The site was initially excavated in 1936 by Armenian archaeologists. This was the first site that exhibited what is often called “Shengavit culture” or “Kura-Arax” culture. This culture had contacts throughout much of the Middle East, as far as Mesopotamia and Palestine, and as far west as Malatia in western Armenia (Anatolia). But there are still many questions that archaeologists and historians seek to answer: The U.S. archaeologists want to establish a more precise chronology for the site using advanced dating techniques and to evaluate the evolution of Shengavit’s social structure. They then hope to publish a full history of Shengavit.
Significance
When asked about the significance of the Shengavit site, Rothman provided the following comments to CYSCA Board member Joseph Dagdigian:
“The site of Shengavit in the hills above the Ararat Plain is one set of remains of an ancient culture called variously Kura Araxes, Early Transcaucasian, Karaz, Pulur, Shengavitian, etc. Its full time period is still much under debate, but probably it starts somewhere around 3500 B.C. and ends 2500-2200 B.C. The homeland of this culture is in the southern Caucasus, the current countries of Georgia, Armenia, and Azerbaijan, along with a section of current northeastern Turkey from Erzurum through Kars provinces.

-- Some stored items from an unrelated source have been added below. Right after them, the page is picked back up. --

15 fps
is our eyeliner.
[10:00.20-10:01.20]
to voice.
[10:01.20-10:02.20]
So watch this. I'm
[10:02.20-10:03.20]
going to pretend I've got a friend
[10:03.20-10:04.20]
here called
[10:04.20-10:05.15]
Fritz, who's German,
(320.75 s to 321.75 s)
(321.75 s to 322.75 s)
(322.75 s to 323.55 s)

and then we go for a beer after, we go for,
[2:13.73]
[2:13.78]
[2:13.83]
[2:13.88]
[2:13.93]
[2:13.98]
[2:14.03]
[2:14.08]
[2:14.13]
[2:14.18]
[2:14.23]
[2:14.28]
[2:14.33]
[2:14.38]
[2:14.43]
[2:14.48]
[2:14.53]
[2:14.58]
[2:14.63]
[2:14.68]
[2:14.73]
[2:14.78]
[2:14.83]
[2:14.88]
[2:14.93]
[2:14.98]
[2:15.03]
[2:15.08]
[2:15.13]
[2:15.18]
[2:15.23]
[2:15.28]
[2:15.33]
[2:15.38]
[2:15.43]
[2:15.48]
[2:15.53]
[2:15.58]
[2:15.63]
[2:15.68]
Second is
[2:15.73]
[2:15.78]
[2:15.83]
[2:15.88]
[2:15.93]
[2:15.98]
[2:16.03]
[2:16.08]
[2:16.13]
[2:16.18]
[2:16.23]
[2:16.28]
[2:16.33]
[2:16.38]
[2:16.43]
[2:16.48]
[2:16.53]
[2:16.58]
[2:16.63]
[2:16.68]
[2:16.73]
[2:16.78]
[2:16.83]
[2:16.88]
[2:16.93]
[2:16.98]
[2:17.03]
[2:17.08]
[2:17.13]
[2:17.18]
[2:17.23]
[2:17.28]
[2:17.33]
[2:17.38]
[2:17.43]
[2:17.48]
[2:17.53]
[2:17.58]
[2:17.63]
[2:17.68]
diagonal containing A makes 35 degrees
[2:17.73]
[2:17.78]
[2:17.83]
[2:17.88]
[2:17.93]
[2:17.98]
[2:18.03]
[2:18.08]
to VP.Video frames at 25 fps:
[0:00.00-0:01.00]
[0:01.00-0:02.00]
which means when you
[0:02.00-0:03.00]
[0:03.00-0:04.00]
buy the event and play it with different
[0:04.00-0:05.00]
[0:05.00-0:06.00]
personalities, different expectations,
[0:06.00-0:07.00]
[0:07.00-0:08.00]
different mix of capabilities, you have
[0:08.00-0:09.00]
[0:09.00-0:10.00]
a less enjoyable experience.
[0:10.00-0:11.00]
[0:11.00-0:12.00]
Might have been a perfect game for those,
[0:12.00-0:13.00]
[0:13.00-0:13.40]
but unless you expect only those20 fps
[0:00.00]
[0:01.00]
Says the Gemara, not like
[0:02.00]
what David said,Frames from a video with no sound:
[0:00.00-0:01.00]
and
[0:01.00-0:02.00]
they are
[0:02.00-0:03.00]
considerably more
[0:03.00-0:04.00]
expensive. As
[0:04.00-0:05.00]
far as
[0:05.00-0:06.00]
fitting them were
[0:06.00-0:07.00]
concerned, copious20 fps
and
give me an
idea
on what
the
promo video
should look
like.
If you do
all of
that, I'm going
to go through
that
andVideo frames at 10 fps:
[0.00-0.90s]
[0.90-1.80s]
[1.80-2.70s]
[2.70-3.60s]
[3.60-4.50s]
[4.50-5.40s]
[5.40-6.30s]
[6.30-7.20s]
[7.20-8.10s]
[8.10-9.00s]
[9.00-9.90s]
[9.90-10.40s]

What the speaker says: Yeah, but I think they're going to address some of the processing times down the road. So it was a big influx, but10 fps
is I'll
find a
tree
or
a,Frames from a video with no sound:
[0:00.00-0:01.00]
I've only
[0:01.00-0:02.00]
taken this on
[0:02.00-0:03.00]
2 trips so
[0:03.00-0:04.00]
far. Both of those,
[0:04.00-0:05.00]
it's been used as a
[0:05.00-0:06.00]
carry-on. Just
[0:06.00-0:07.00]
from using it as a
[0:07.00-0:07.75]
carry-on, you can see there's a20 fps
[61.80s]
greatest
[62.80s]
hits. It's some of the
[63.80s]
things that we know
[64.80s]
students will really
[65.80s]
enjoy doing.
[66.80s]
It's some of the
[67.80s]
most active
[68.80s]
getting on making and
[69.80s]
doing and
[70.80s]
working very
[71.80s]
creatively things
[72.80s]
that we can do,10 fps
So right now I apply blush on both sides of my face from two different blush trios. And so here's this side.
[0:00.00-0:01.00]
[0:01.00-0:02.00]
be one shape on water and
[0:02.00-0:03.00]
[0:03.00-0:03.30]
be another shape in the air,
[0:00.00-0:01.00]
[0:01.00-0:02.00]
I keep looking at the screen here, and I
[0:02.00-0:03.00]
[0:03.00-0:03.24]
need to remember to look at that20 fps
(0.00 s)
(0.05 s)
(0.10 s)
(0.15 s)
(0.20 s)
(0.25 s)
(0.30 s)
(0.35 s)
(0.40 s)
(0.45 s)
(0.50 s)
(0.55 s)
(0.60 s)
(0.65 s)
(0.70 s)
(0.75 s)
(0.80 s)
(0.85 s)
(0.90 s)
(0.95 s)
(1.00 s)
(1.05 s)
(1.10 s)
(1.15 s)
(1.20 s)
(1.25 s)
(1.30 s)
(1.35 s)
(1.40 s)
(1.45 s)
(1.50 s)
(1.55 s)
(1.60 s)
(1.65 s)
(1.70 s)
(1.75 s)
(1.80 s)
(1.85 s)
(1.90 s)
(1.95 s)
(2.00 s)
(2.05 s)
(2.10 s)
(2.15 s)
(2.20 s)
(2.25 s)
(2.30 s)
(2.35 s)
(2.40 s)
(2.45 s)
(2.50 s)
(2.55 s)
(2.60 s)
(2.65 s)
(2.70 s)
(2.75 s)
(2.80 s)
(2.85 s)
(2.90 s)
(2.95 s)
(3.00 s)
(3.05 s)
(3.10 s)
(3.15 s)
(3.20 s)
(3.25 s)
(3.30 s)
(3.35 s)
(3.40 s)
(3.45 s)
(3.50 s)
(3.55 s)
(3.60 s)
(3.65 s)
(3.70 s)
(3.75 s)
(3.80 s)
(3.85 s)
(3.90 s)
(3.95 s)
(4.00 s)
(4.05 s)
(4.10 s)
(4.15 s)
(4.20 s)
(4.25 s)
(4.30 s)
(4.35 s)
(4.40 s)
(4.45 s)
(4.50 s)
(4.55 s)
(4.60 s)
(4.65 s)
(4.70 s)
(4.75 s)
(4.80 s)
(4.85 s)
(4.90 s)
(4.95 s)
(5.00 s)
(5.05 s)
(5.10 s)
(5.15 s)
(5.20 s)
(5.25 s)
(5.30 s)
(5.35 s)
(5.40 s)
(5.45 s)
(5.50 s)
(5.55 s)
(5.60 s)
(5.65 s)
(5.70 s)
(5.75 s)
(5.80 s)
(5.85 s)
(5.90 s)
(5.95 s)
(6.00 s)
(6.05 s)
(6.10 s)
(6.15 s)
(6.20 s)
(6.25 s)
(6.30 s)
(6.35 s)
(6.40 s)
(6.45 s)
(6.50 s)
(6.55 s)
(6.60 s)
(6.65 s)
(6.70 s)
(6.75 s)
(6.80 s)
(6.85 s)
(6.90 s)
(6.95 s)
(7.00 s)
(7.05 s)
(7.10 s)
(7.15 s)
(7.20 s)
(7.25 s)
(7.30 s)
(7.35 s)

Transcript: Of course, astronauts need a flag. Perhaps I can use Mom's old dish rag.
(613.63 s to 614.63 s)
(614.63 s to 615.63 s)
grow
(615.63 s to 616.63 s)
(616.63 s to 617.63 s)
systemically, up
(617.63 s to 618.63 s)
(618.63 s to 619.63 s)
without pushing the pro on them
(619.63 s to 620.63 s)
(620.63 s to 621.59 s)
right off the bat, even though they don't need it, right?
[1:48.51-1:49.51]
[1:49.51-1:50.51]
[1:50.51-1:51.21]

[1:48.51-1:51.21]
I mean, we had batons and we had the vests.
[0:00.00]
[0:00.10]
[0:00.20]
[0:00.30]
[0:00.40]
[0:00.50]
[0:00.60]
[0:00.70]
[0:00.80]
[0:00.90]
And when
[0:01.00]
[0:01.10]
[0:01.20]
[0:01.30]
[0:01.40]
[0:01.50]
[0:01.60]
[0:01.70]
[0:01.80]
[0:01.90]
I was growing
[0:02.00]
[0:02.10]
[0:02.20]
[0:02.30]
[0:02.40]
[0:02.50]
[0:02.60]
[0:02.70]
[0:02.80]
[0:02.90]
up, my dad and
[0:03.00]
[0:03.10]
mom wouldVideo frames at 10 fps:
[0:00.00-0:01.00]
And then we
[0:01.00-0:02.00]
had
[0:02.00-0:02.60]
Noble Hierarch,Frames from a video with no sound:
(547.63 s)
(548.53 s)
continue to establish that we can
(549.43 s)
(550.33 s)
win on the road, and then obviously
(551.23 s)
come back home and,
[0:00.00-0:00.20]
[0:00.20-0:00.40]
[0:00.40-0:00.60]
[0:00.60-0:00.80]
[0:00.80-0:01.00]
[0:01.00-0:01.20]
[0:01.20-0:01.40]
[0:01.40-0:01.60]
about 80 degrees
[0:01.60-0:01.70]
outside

To fully understand the importance of this culture, its place in its contemporary world is essential to comprehend. Its beginning is co-terminus with the establishment of the first states in southern Mesopotamia and the founding of the first international trading system, which covered an area from the Persian Gulf to the north Caucasus from modern western Iran to the Mediterranean Sea. In the north Caucasus this is the time of the earliest Maikop Cultures. Its end is near the time of the founding of the first territorial empire of the northern Mesopotamian Akkadians, and the dominance of mobile pastoralist societies known for theirkurgans (stone tombs) in Eurasia. This culture shared strong traditions, represented in part by unique black burnished, handmade pottery, often bearing incised or raised designs. First at about 3500 B.C., migrants bearing these markers of identity appeared in the Upper Euphrates River valley (Malatya), and after approximately 3000 B.C. spread across the Taurus and Zagros mountain fronts and down into the North Jordan Valley in modern Israel. The nature of the Kura Araxes societies are unique and different from either the Mesopotamian or Western Iranian ones to the south or the Maikop ones of the north.”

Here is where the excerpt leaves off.